В конце этой комканой речи она отрывисто поцеловала сына в щёку и стремительно поднялась.
– Стефания, это – Лев! Лев, это – Стефания! – она замахала руками, как лезвия в электрической бритве, представляя их друг другу. – Стефания родом из Сербии, и она немного говорит по-русски. Ну всё, пока!
И мама решительно зашагала в сторону соседнего номера. Мужчина, пришедший вместе со Стефанией, отделился от спутницы и направился к маме. Он демонстративно достал из своей сумки полотенце и отчётливо произнёс: «Массаж!». Это было сказано как будто для кого-то другого, чтобы от чего-то отвлечь. И в другой ситуации Лёва бы обязательно догадался, в чём дело. Впрочем, он, может быть, и догадался, но мысль не успела пересечь границу подсознания, поскольку всё внимание молодого человека оказалось направлено на новую знакомую.

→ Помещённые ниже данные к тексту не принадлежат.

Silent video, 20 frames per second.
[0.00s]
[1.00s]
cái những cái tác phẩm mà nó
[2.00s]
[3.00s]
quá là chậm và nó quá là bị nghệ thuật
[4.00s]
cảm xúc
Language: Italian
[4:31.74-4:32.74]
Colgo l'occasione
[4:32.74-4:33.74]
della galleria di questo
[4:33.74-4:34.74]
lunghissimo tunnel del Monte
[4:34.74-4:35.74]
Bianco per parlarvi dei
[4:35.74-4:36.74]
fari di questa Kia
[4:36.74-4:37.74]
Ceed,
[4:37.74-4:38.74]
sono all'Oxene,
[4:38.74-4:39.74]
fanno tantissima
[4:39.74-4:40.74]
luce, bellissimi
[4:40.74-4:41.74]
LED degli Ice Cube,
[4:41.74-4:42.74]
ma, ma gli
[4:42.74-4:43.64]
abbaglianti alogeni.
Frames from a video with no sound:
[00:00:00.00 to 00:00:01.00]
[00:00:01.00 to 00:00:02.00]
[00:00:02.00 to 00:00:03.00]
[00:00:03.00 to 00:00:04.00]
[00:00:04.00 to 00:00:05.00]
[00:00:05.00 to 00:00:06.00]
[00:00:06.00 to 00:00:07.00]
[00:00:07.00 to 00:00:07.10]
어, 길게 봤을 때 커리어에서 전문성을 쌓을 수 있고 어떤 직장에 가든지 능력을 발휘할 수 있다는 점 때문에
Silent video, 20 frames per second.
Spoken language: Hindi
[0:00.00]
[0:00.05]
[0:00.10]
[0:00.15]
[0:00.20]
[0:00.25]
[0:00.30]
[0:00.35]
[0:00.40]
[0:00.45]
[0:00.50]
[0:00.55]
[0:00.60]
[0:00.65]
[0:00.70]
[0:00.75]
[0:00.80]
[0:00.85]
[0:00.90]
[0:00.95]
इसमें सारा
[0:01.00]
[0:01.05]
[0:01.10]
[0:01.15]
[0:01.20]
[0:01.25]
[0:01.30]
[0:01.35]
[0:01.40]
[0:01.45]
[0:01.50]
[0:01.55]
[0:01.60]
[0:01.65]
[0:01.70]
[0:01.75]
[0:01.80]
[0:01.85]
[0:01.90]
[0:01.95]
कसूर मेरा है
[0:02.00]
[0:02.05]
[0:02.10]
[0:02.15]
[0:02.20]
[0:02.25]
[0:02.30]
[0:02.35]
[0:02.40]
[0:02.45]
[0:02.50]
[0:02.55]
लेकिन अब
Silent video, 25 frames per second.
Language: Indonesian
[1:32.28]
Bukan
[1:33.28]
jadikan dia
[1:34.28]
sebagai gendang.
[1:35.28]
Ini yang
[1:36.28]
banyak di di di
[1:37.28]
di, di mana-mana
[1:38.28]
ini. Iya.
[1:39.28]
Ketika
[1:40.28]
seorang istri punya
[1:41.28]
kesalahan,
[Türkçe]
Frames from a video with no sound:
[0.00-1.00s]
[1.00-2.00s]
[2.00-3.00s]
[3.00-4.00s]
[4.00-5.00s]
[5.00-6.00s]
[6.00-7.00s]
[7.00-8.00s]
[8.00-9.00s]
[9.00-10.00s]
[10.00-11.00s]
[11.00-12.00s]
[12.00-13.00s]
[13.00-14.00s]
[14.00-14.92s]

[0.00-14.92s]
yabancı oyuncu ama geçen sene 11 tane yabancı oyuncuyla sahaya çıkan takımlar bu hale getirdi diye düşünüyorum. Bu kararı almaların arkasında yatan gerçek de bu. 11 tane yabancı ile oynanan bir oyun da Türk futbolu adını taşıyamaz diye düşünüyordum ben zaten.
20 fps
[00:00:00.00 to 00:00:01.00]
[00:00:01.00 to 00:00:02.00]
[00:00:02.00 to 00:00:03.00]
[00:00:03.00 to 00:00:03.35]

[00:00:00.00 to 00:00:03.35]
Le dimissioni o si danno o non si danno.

– Привет! – начала она, не зная, чего ждать дальше, но помахав на всякий случай рукой, как будто быстро-быстро протирала невидимое стекло между ними.
– Привет! – робко ответил Лёва. Он, конечно, обо всём сразу догадался, но тут же переуверил себя, потому что: ну не возможно такое! такого просто не бывает и не может быть!
– И как ты в этом передвигаешься? – нарушила его сомнения девушка. – Выглядит всё это довольно сложно для передвижения. Всякие там бордюры и всё такое.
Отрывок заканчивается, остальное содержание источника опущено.